Spark Dataframe以avro格式写入kafka主题吗? [英] Spark Dataframe write to kafka topic in avro format?
问题描述
我在Spark中有一个类似
I have a Dataframe in Spark that looks like
eventDF
eventDF
Sno|UserID|TypeExp
1|JAS123|MOVIE
2|ASP123|GAMES
3|JAS123|CLOTHING
4|DPS123|MOVIE
5|DPS123|CLOTHING
6|ASP123|MEDICAL
7|JAS123|OTH
8|POQ133|MEDICAL
.......
10000|DPS123|OTH
我需要将其以Avro格式写入Kafka主题 目前,我可以使用以下代码以JSON的形式在Kafka中编写
I need to write it to Kafka topic in Avro format currently i am able to write in Kafka as JSON using following code
val kafkaUserDF: DataFrame = eventDF.select(to_json(struct(eventDF.columns.map(column):_*)).alias("value"))

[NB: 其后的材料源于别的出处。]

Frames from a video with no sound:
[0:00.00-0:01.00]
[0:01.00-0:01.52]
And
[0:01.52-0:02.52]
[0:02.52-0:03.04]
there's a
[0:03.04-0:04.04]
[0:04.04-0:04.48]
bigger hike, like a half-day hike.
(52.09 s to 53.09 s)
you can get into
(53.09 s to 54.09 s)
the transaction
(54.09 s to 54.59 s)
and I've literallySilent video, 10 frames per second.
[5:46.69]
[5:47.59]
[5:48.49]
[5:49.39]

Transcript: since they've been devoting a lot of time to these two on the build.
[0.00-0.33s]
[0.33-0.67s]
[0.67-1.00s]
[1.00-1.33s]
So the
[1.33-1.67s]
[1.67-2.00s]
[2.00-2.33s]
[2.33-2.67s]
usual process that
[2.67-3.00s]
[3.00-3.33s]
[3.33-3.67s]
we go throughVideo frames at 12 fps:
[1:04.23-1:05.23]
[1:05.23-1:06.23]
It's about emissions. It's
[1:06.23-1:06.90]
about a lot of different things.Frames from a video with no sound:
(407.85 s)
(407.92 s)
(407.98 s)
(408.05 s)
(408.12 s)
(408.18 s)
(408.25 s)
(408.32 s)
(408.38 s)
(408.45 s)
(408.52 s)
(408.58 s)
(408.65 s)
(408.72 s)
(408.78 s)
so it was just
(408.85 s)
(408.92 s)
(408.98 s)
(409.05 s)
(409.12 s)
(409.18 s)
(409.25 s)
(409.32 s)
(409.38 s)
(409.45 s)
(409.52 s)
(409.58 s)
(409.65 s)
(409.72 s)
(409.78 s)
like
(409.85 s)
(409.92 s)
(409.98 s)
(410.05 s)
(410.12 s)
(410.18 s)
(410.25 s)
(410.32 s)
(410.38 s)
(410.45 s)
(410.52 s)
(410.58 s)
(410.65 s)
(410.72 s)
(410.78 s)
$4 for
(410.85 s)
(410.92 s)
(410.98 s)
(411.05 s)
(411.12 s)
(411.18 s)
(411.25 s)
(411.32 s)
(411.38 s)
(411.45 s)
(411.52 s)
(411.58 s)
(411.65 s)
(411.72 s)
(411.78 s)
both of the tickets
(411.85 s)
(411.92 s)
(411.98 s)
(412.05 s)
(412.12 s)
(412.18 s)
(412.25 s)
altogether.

kafkaUserDF.selectExpr("CAST(value AS STRING)").write.format("kafka")
.option("kafka.bootstrap.servers", "Host:port")
.option("topic", "eventdf")
.save()
现在我想以Avro格式将其写到Kafka主题
Now I want to write this in Avro format to Kafka topic
推荐答案
火花> = 2.4 :
您可以使用 spark-avro
库.
You can use to_avro
function from spark-avro
library.
import org.apache.spark.sql.avro._
eventDF.select(
to_avro(struct(eventDF.columns.map(column):_*)).alias("value")
)
火花< 2.4
您必须以相同的方式进行操作:
You have to do it the same way:
-
创建一个将序列化的Avro记录写入
ByteArrayOutputStream
并返回结果的函数.天真的实现(仅支持平面对象)可能类似于(从 Kafka Avro Scala采纳的示例 Sushil Kumar Singh )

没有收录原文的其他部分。